COVID-19 has overtaken tuberculosis as the leading cause of infectious death, which, among other things, is a rock-solid justification for the resources that the pandemic response has attracted. But this unenviable status is unlikely to be a long-term situation, and at some point tuberculosis will regain its place. The question then will be whether the rationale that galvanized the enormous efforts in response to the COVID-19 pandemic will continue to apply to the “new” infectious disease responsible for the highest number of deaths in the world. The inequality in the global distribution of COVID-19 vaccines helps us answer this question: It is not the magnitude of the impact that guides action, but who is impacted. Unfortunately, for the TB community, it is primarily a disease affecting populations that have traditionally not been a priority for high-income countries.

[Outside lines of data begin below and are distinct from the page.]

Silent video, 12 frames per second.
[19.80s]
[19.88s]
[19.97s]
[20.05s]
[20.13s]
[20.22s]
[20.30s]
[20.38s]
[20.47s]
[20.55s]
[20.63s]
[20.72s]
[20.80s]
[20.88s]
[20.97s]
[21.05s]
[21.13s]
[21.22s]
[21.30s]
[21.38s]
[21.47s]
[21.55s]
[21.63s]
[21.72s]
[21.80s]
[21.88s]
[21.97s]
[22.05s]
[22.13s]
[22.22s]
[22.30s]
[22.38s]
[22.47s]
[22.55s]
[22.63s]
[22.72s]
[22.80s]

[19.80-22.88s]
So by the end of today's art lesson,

The new Bill and Melinda Gates Foundation 2021 goalkeepers report highlights that the goal of ending TB by 2030 is not on track. It is hard to imagine that sufficient effort will be made by those countries best able to provide funds and other resources as they continue to fall inward on themselves with little or no immediate consequences. In June 2020, we asked why an infectious disease responsible for an average of 4,000 deaths per day did not warrant an emergency similar to the COVID-19 response. But the more pertinent question is why high-income countries, given recent experience, continue to delude themselves that major infectious diseases can be kept at bay.